(Extracted data entries)
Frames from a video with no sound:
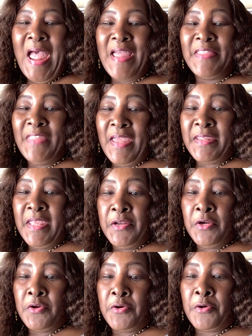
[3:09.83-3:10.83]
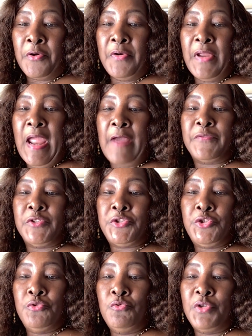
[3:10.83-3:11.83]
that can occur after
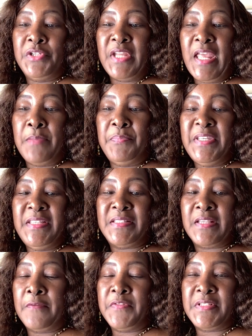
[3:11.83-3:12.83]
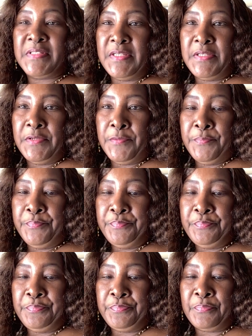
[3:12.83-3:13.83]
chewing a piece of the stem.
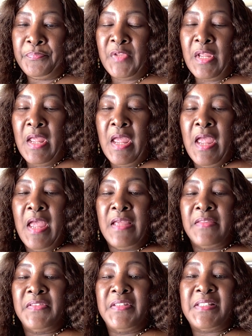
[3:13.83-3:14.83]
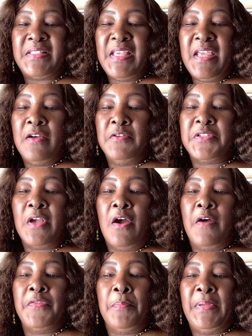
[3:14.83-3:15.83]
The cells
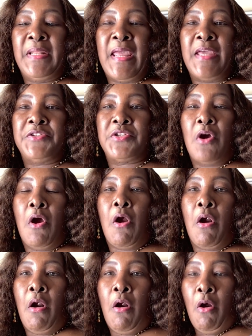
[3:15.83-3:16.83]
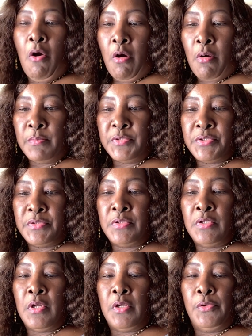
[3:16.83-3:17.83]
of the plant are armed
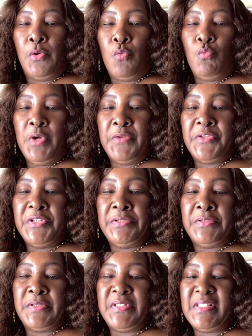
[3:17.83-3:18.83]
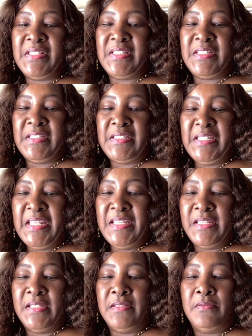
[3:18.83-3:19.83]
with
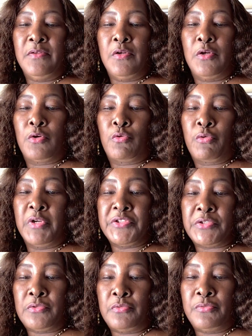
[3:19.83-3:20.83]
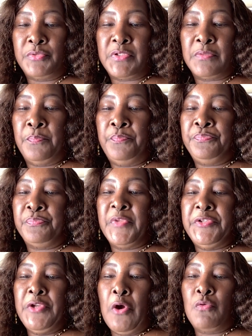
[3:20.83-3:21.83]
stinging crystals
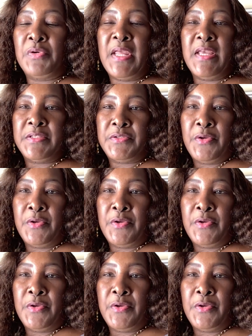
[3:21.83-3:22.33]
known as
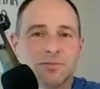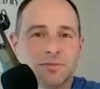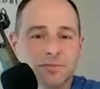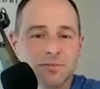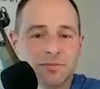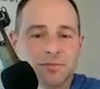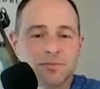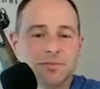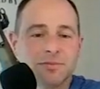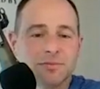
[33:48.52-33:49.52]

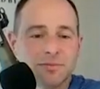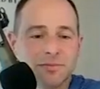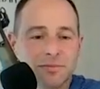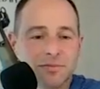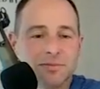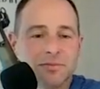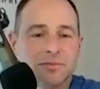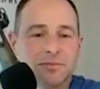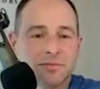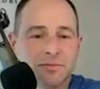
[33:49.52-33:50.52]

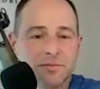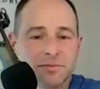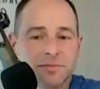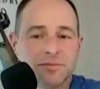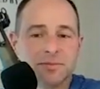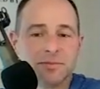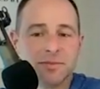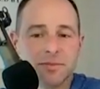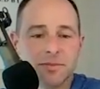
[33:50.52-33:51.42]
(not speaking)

Work task
Please retype every record above exactly, leaving out the pictures.

Response area
Frames from a video with no sound:
[3:09.83-3:10.83]
[3:10.83-3:11.83]
that can occur after
[3:11.83-3:12.83]
[3:12.83-3:13.83]
chewing a piece of the stem.
[3:13.83-3:14.83]
[3:14.83-3:15.83]
The cells
[3:15.83-3:16.83]
[3:16.83-3:17.83]
of the plant are armed
[3:17.83-3:18.83]
[3:18.83-3:19.83]
with
[3:19.83-3:20.83]
[3:20.83-3:21.83]
stinging crystals
[3:21.83-3:22.33]
known as
[33:48.52-33:49.52]

[33:49.52-33:50.52]

[33:50.52-33:51.42]
(not speaking)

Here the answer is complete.